Anti-racism groups and journalists have spent weeks unearthing Kenyon’s deleted social media accounts. The findings are grim. We aren't talking about a few edgy jokes. We're talking about a track record that includes:
- Expressing support for far-right figures and interacting with fascist organizers online.
- Describing asylum seekers as "illegal enemies" and an "invasion."
- Making deeply crude, misogynistic posts about broadcaster Carol Vorderman and female sports players.
- Declaring in an old post: "I'm sexist, sorry but I am."
- Claiming that the vast majority of women get abortions for "vanity purposes" so they can "shag anyone they want."

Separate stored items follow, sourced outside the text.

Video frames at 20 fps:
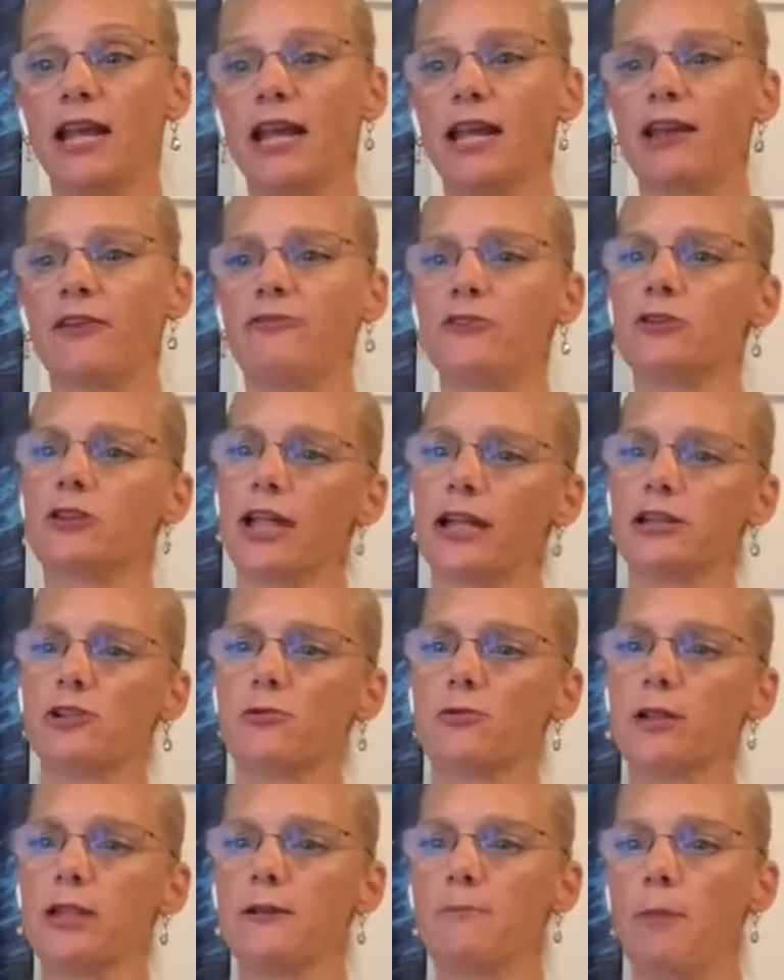If you'd like to
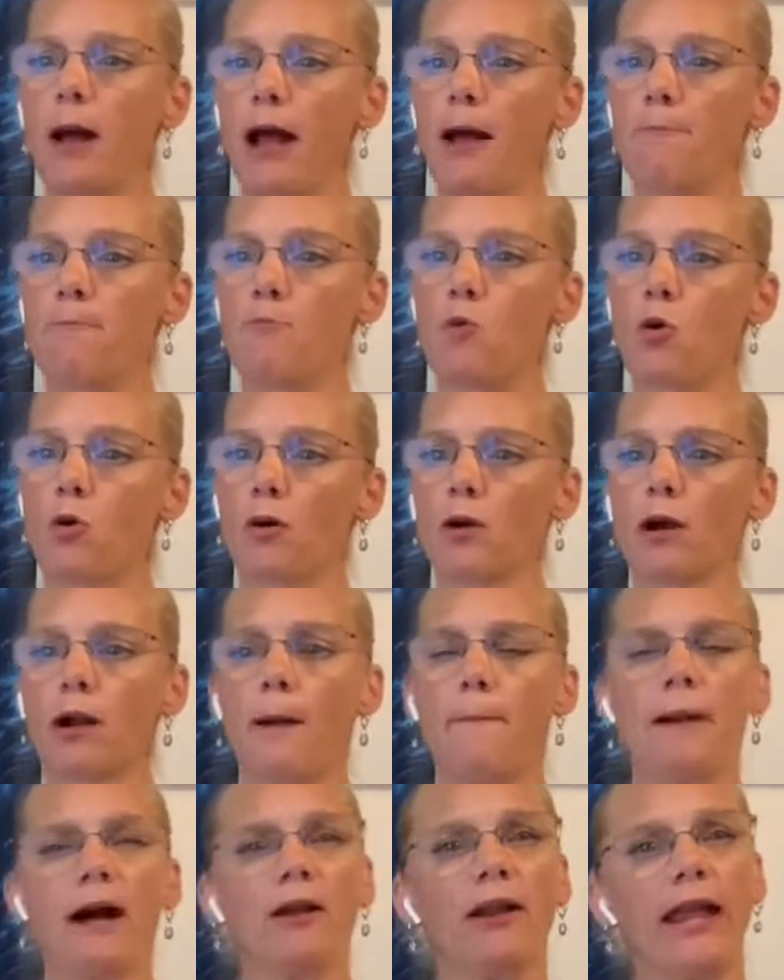read more
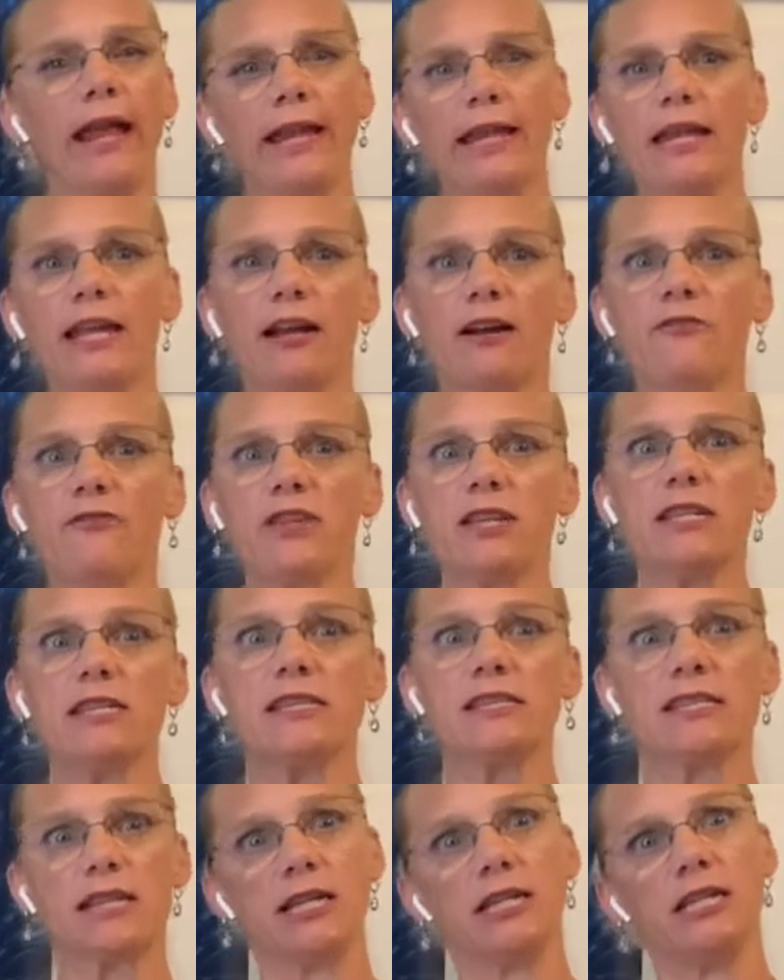about any of these
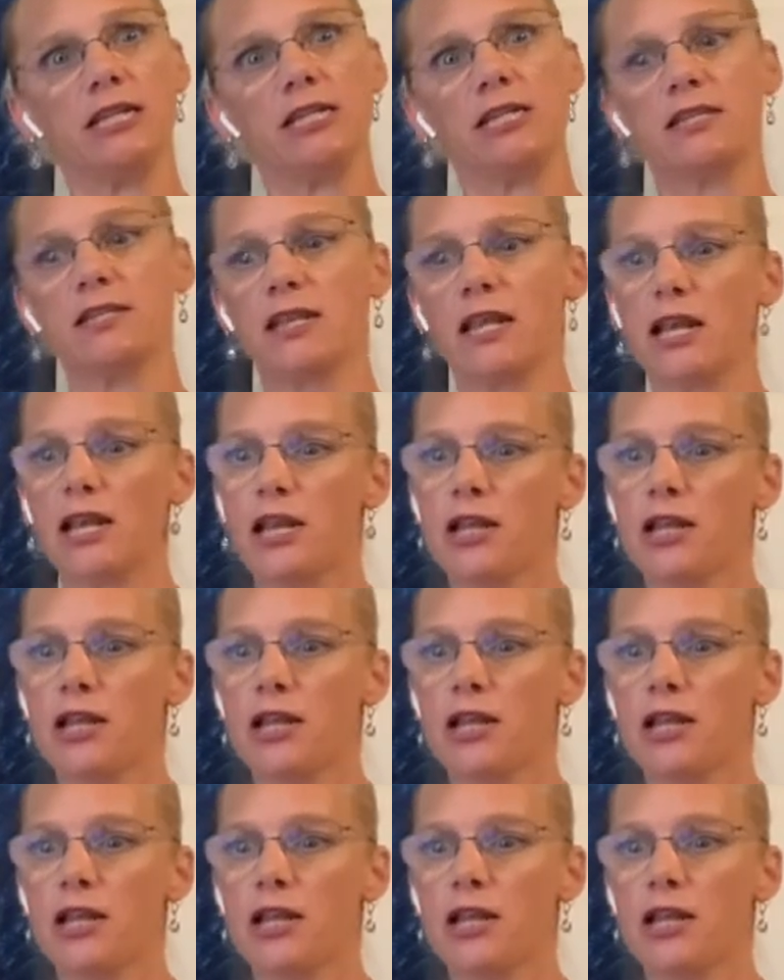studies,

When the story broke, Reform’s official response was to double down. They claimed Kenyon isn't a polished, professional politician and that his comments were made before he entered public life. They essentially tried to market his lack of filter as a badge of working-class authenticity. Kenyon, a local plumber and councillor, marketed himself as the ultimate "straight-talking white van man."
But there's a massive difference between being an unpolished outsider and alienating half the electorate. A recent Survation poll conducted in the constituency found that 55% of Makerfield voters said offensive social media posts would make them less likely to vote for a candidate. Voters on the ground have told reporters they are utterly baffled by Kenyon's absolute refusal to apologize. The "never back down" rule of online culture wars doesn't translate well when you're knocking on doors in real life asking regular people for their trust.
What This Means for the Regional Battleground
Labour is watching this right-wing meltdown with quiet glee. Anna Turley, the Labour party chair, quickly weaponized the Middleton endorsement, pointing out Middleton's criminal record—he was jailed in 2013 for assaulting two police officers—and his recent 2025 ban from acting as a company director over a £1 million tax dodging scandal.
Meanwhile, Andy Burnham is capitalizing on the local mood. While Reform and Restore Britain trade insults over who is tougher on immigration, local polling shows that Makerfield residents are highly focused on public services and the cost of living. In fact, 73% of voters surveyed in the seat want water companies returned to public ownership, and 54% support a wealth tax on assets over £10 million to fund schools and hospitals. Burnham has leaned heavily into this, calling for the nationalization of Thames Water and criticizing Westminster's handling of small businesses.
Kenyon's embrace of Middleton is a massive gamble. It might mobilize a hardcore fringe of angry voters who love Middleton's brand of unfiltered nationalism, but it likely seals his fate with the moderate, undecided voters needed to actually win a constituency.
If you live in Makerfield or you're tracking this byelection, don't buy into the social media hype from either right-wing camp. Keep your eyes on the polling data and the ground game. Watch how the right-wing vote splits between Reform and Restore Britain on June 18. That split is what will dictate the final margin of victory, and it serves as a glaring warning sign for Reform's national strategy moving forward.